(Extracted information begins)
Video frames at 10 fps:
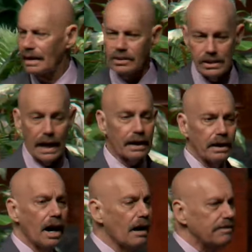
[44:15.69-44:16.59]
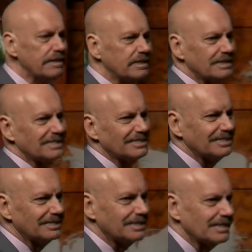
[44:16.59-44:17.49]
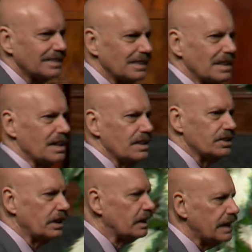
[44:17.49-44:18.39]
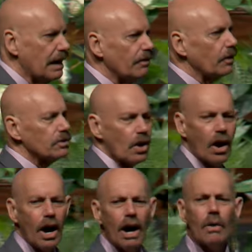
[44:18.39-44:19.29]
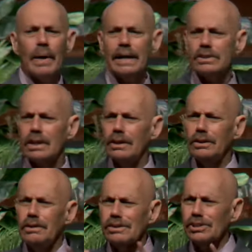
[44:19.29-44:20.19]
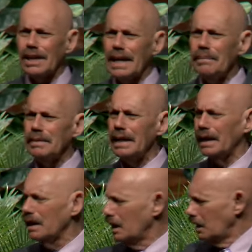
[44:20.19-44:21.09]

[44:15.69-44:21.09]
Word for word: It's not enough. See, the devil is always going to do the same thing.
(Extracted information ends)
Beginning at the line that contains "[44:16.59-44:17.49]", transcribe it and every later line through the last line of the data above, exactly, and drop the pictures.

• [Output for this task]
[44:16.59-44:17.49]
[44:17.49-44:18.39]
[44:18.39-44:19.29]
[44:19.29-44:20.19]
[44:20.19-44:21.09]

[44:15.69-44:21.09]
Word for word: It's not enough. See, the devil is always going to do the same thing.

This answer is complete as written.